Many consider the late teens and early 20’s a crucial transformative phase in their lives. Often marked by instability at the best of times, most people find themselves under increasing educational and financial pressures. Many of this generation believe that the speed and breadth of the COVID-19 pandemic not only strangled their only way to make a living, but their voice as well. Young people are often those found protesting for a more sustainable future. However, with in-person meetings banned, education becoming remote, and unemployment skyrocketing, the “COVID generation” is struggling to find purpose and identity.

The pandemic has brought on universal struggles for everyone, the most obvious being social distancing and lockdowns. Children nowadays have a distinct lack of engagement with the outside world, often shielded both physically and mentally from the pandemic. Adults have faced career struggles including business losses and job cuts, with self-employed people being some of the most affected. However, the major difference between the pandemic experience for the COVID generation and others is the transitional nature of the experience.
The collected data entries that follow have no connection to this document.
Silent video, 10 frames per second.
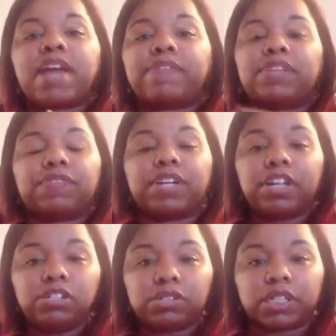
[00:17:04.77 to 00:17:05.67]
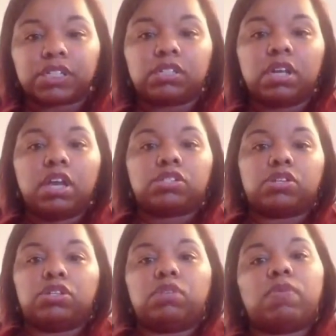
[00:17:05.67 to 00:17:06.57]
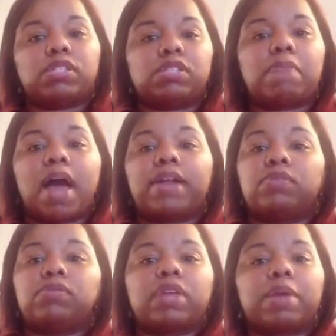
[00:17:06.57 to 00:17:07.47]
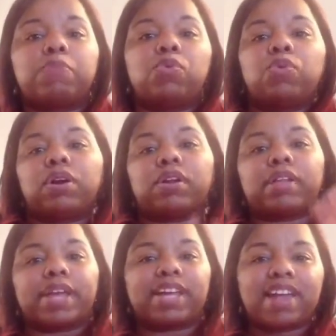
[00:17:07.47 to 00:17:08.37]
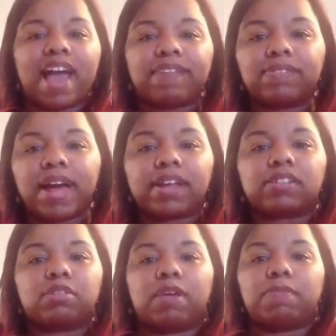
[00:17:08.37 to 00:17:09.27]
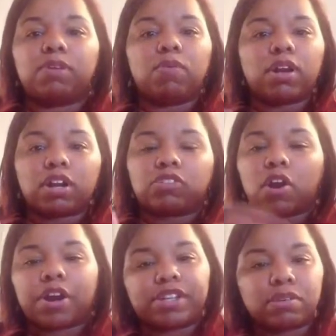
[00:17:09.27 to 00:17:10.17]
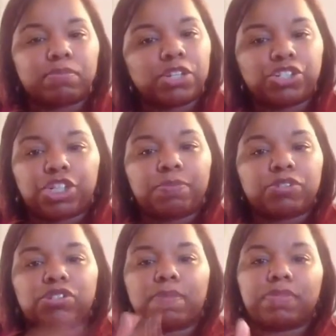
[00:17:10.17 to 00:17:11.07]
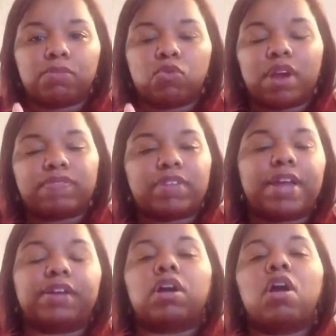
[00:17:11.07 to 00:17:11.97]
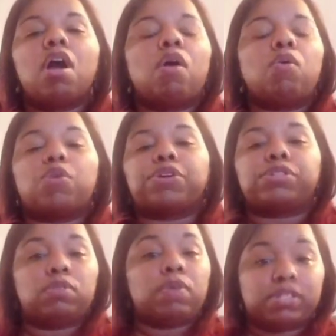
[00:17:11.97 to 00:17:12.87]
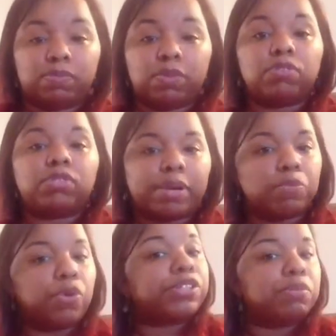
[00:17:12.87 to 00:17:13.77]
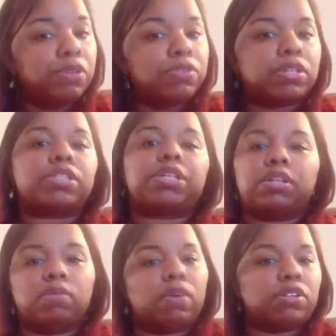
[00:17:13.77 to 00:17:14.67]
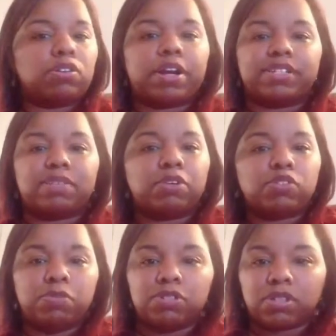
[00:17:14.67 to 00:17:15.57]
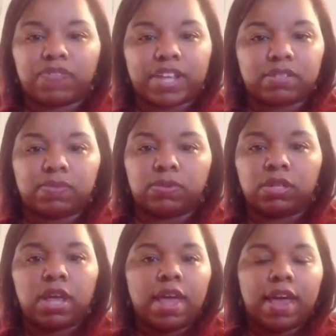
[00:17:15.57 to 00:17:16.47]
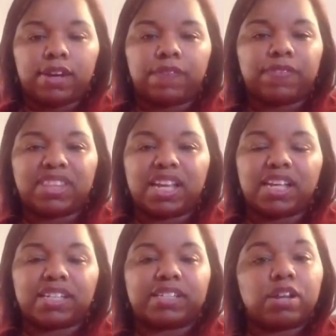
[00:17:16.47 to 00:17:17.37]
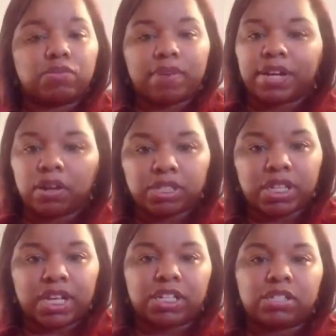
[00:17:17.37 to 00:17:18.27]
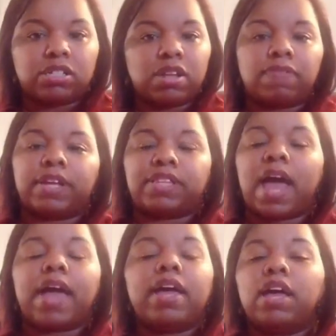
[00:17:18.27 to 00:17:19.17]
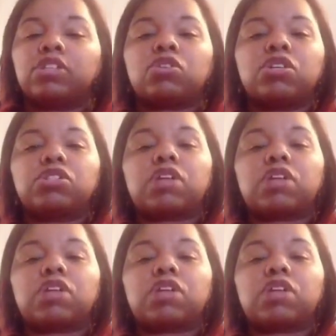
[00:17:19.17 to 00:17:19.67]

have different interests. So do you want somebody who's like more like into athletics? So maybe you want to target some of the gyms or something more athletic. Or do you want someone who's like more into music? So then you want to target some of those music festivals and different things like that, or radio stations, stuff like that. So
Those outside of the COVID generation have experienced a “normal” version of their lives before the pandemic struck, allowing them to understand their position in society much better. Older generations can identify with their role in society with an existing or previous career. Younger generations will grow up into a society much better adapted for a post-pandemic environment. In this sense, the COVID generation is the guinea pigs.

Starting university is an already difficult task becoming near impossible for some. As of now, there are three cohorts of university students that have not experienced a regular university life. Most of their lectures have been delivered through online platforms, students have been restricted to their dormitories or their homes, and social life has been stripped away. This is more the case for students studying away from their home country. Their best chance to learn about their new country’s culture, people, and language has been removed. Many new students have been left without support, unable to return home due to travel restrictions and the ever-changing policies on student visas

There is no doubt that this pandemic is a life-changing experience for everyone. For the COVID generation, identity and mental health awareness were already issues rearing their heads before the pandemic hit. Ever since the pandemic, these students have been left to their own thoughts about what their purpose is, who they actually are, and who they want to be. The silver lining is that this environment has allowed more people to self-reflect, but at what cost? The pandemic has stripped these students of the majority of their in-person connections, replacing them with a digitized version. 

It is arguably worse for the graduating cohort who are entering a job market already unfamiliar to them but made further unrecognizable by altered employment application systems and job descriptions, none of which they were prepared for during their “regular” education. The job market lacks the same support system that educational institutions have — there is no mulligan if they mess up an interview or forget to submit a part of their job application. This is all alongside the massive decline in demand for employees and interns in the current economic climate. With far fewer ways to further their careers, what are these graduates left with? Their only alternative is to go into graduate education, but even this requires financing unavailable to them, making their position more unstable. Those lucky enough to graduate into a field less affected by COVID are now competing with a more competitive field of graduates for those few remaining stable career pathways.

The pandemic in itself will be remembered as a transformative period in modern history for as long as humanity survives, due to its all-encompassing impact on human life. However, the collective memory of the COVID generation is less defined by recorded numbers in economic decline and death counts, but rather by our perception of the experience. We, as university students, young adults, and emerging teens, need to bounce back from this crisis. We need to be the generation that grew up in and prevailed through the COVID-19 pandemic.